(Dataset content begins)
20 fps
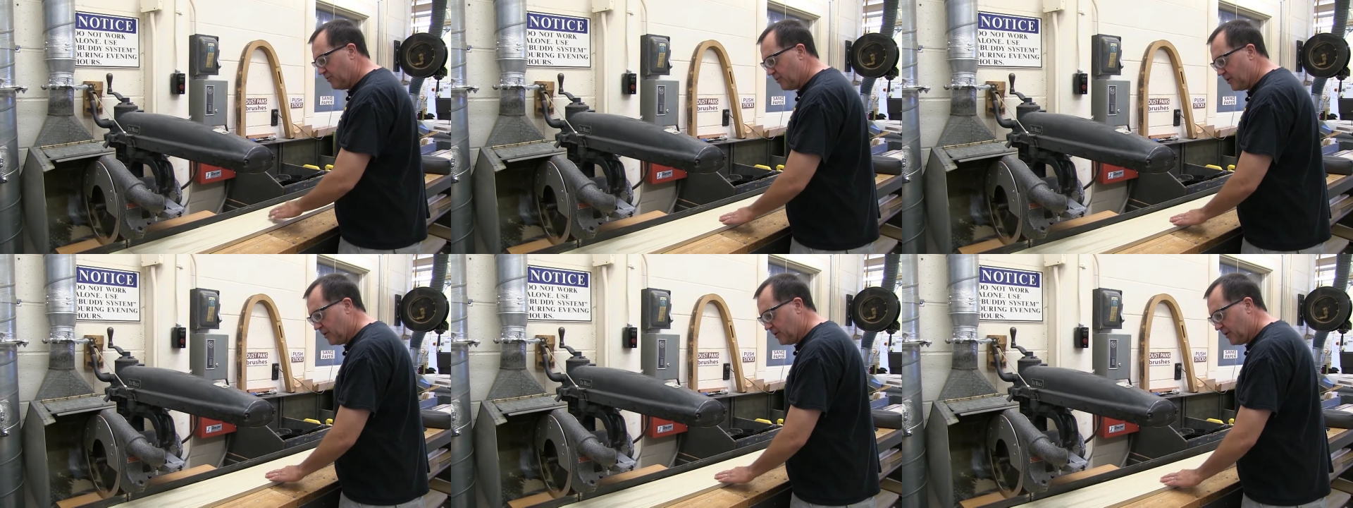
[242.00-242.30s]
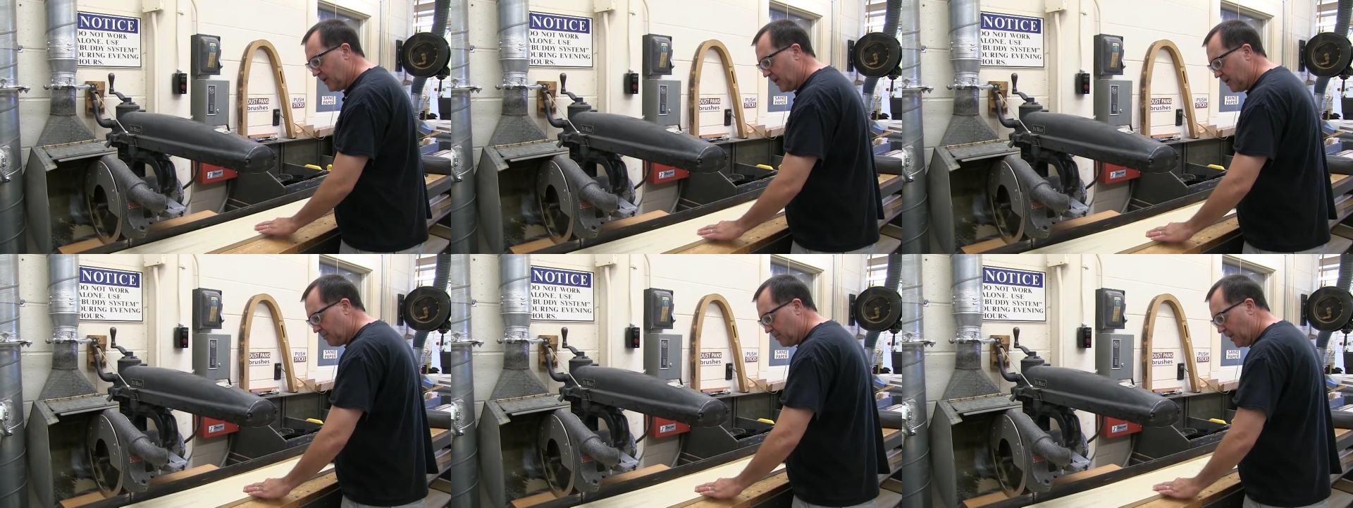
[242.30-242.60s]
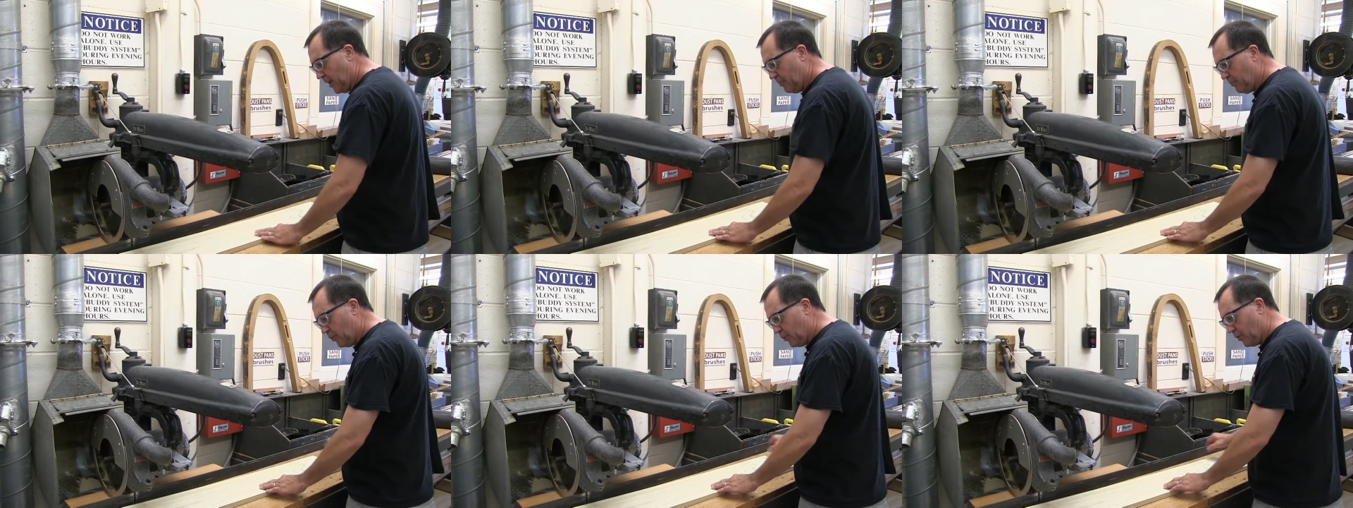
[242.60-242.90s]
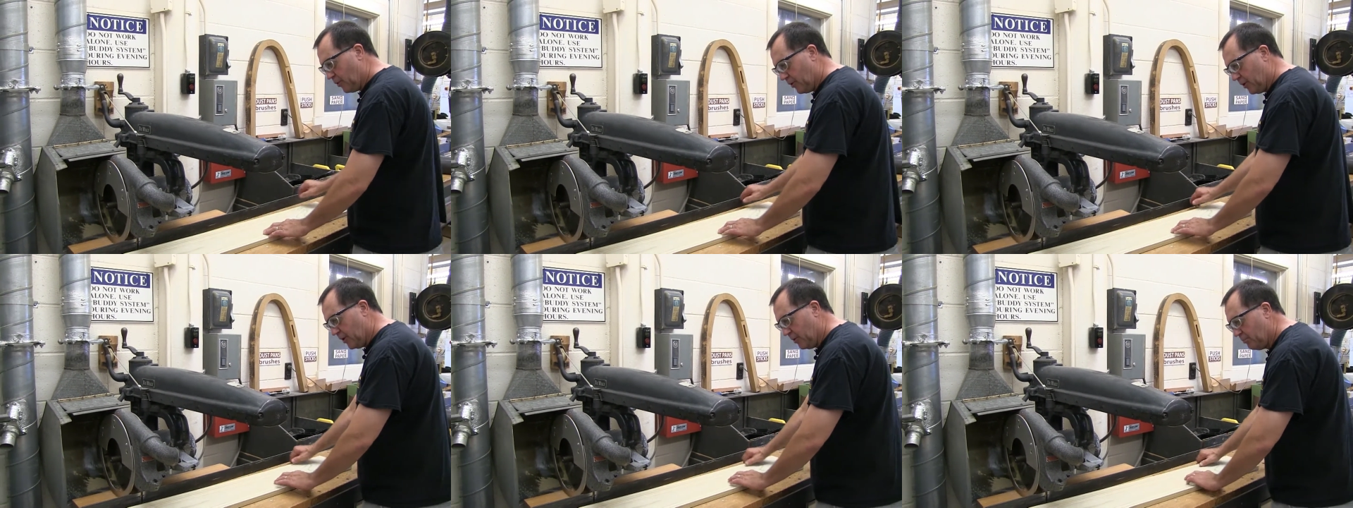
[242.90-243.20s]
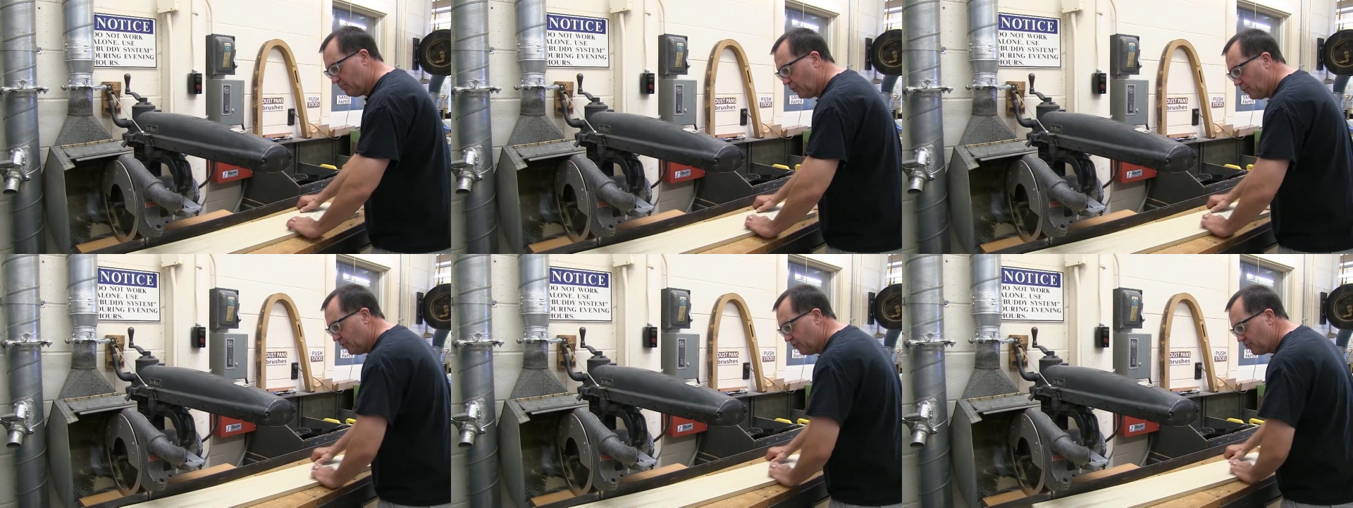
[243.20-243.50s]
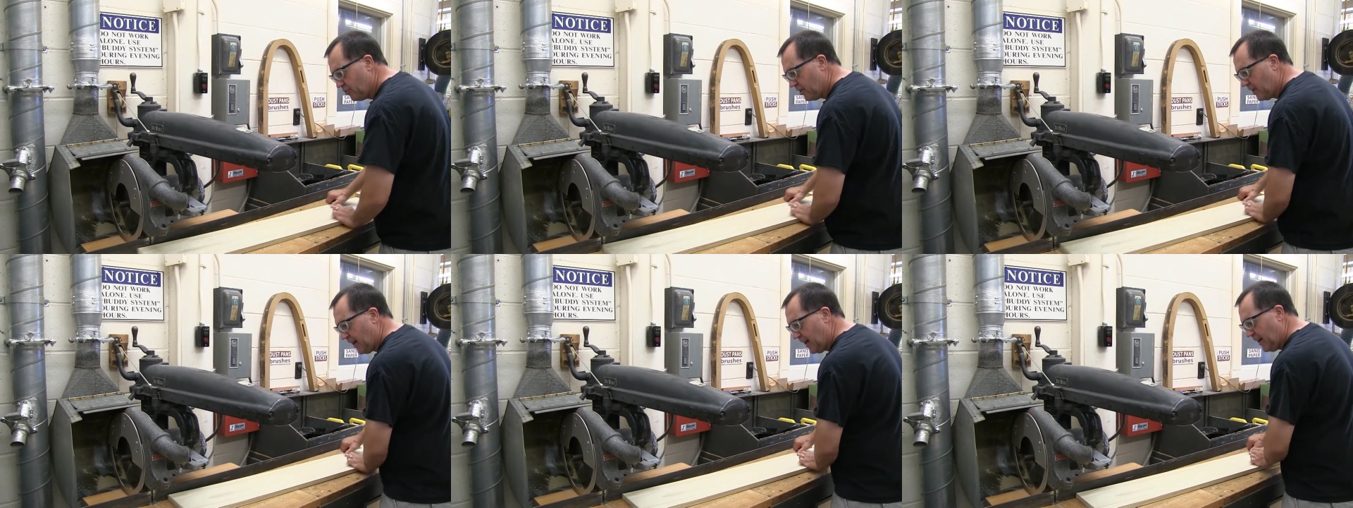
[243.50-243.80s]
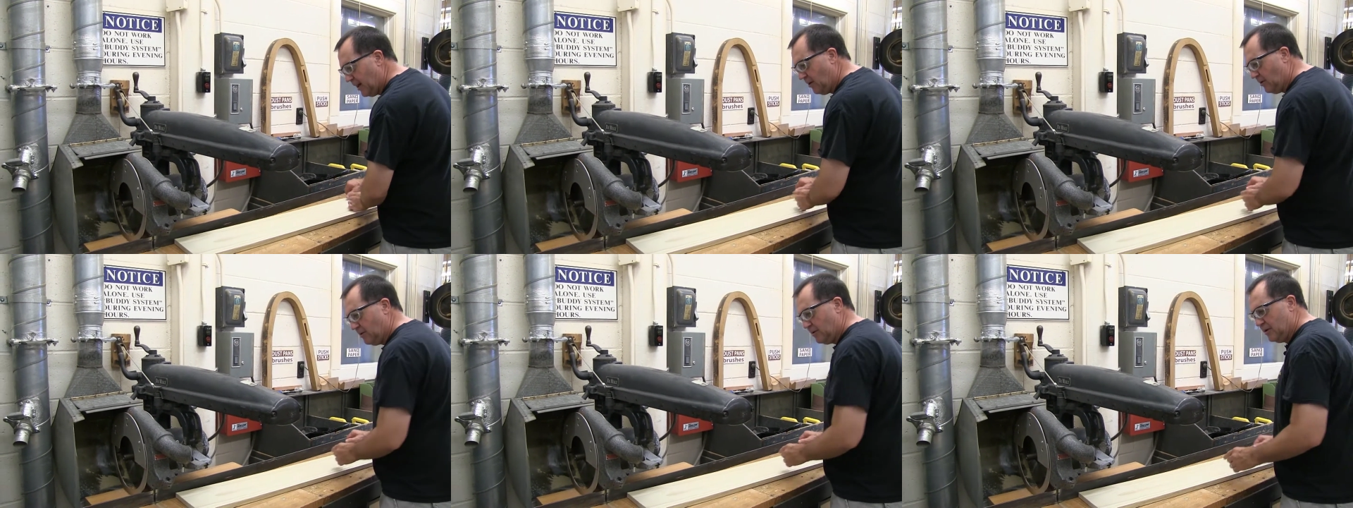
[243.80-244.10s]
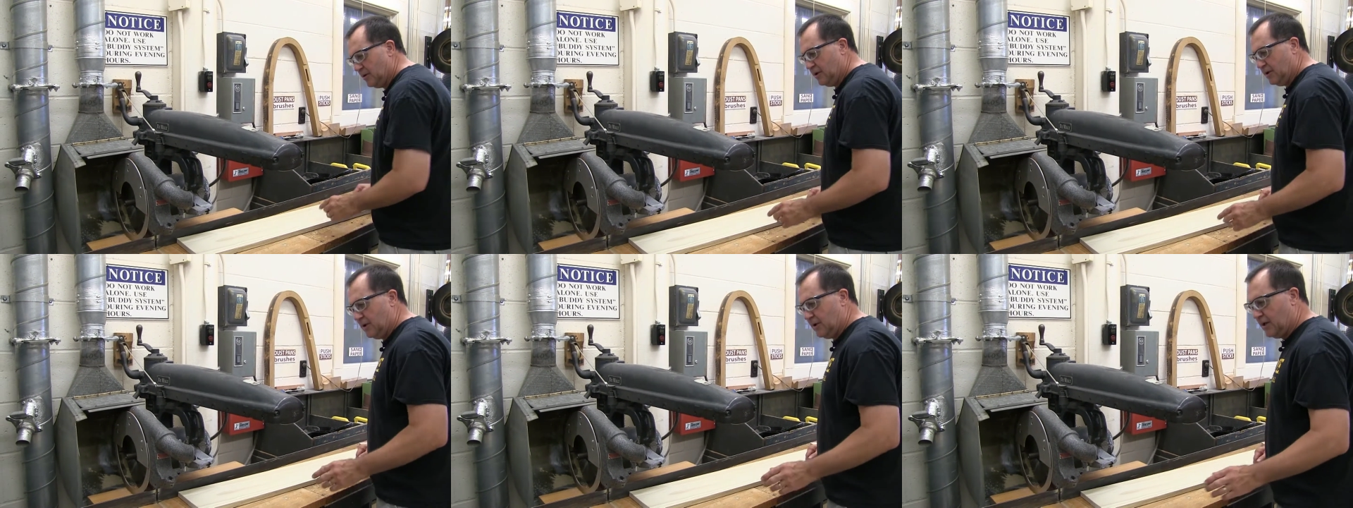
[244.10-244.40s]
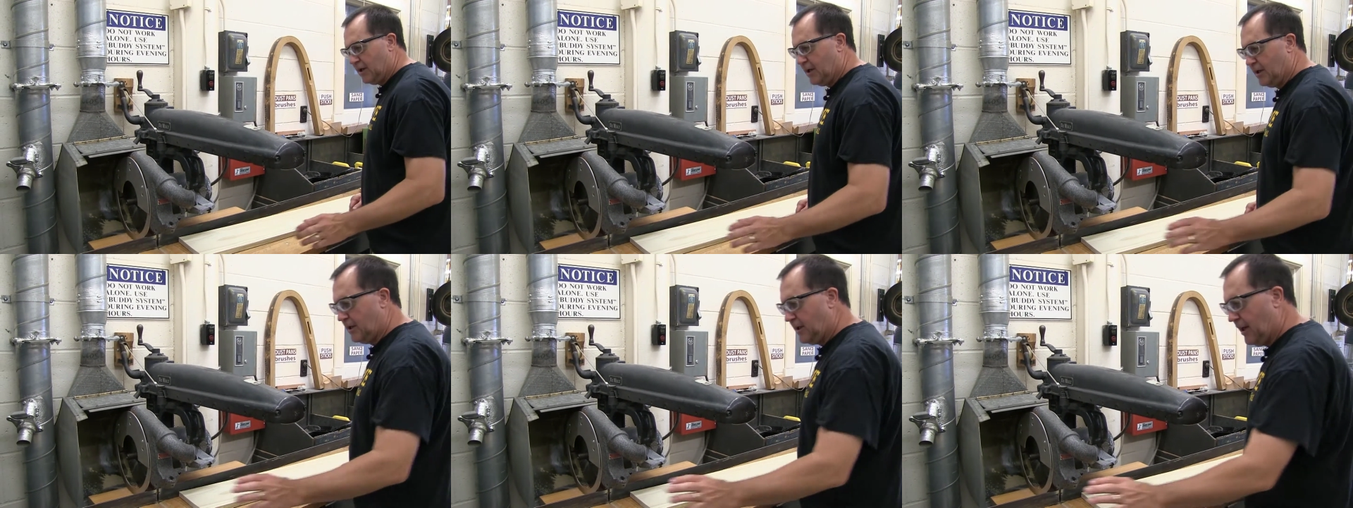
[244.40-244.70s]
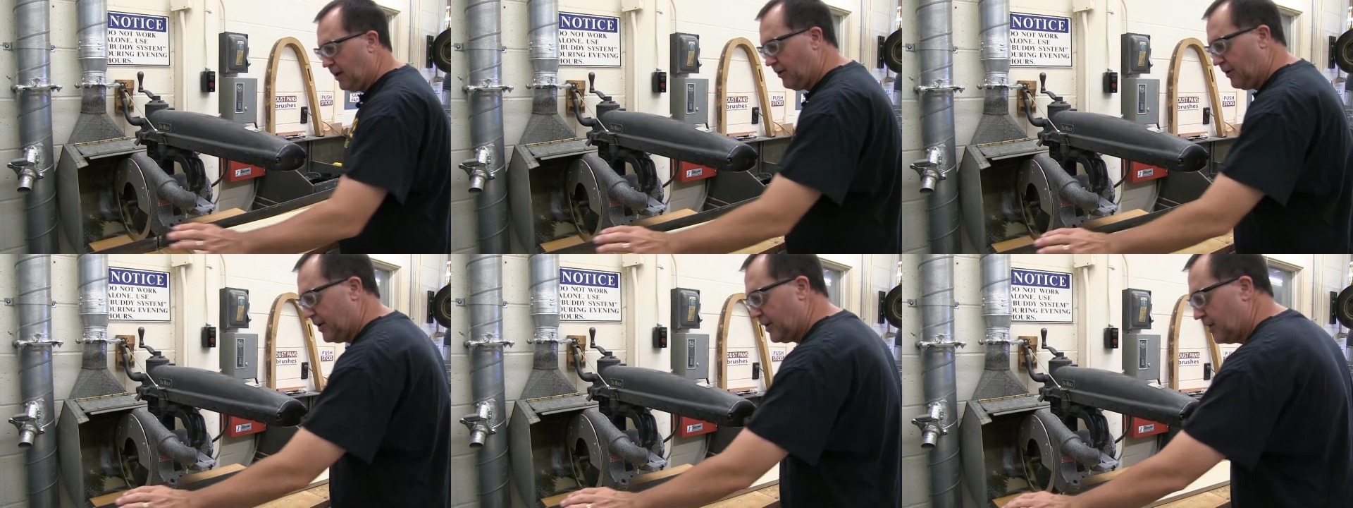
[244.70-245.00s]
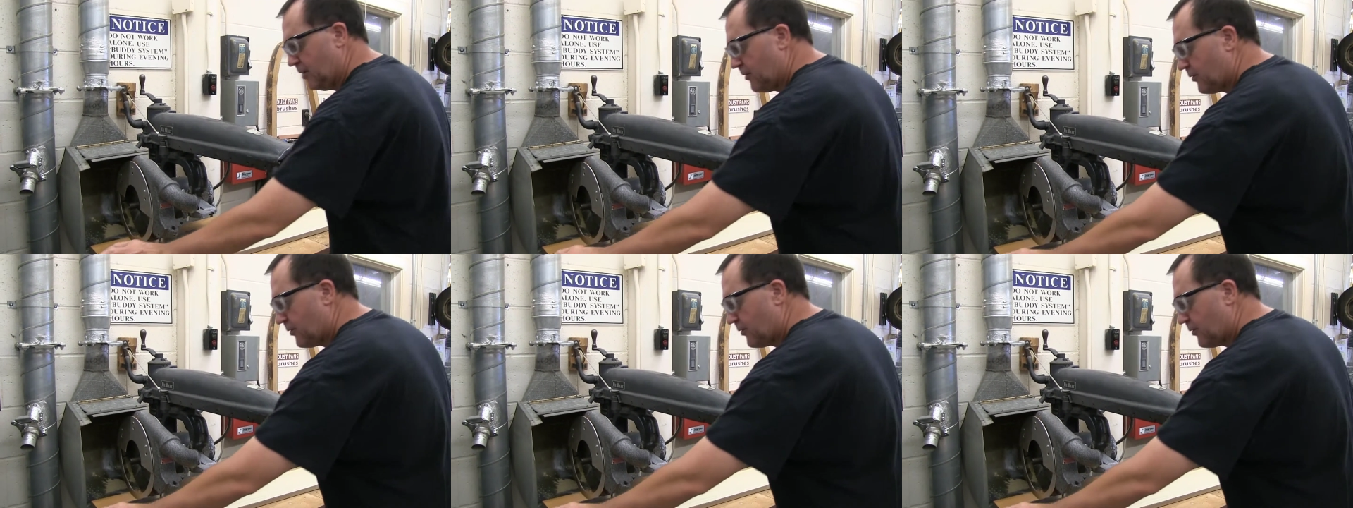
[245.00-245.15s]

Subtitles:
going to take my board and push it out, and now I can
(Dataset content ends)
**Work order**
The data above must be copied exactly. Leave out the pictures.

**Final answer**
20 fps
[242.00-242.30s]
[242.30-242.60s]
[242.60-242.90s]
[242.90-243.20s]
[243.20-243.50s]
[243.50-243.80s]
[243.80-244.10s]
[244.10-244.40s]
[244.40-244.70s]
[244.70-245.00s]
[245.00-245.15s]

Subtitles:
going to take my board and push it out, and now I can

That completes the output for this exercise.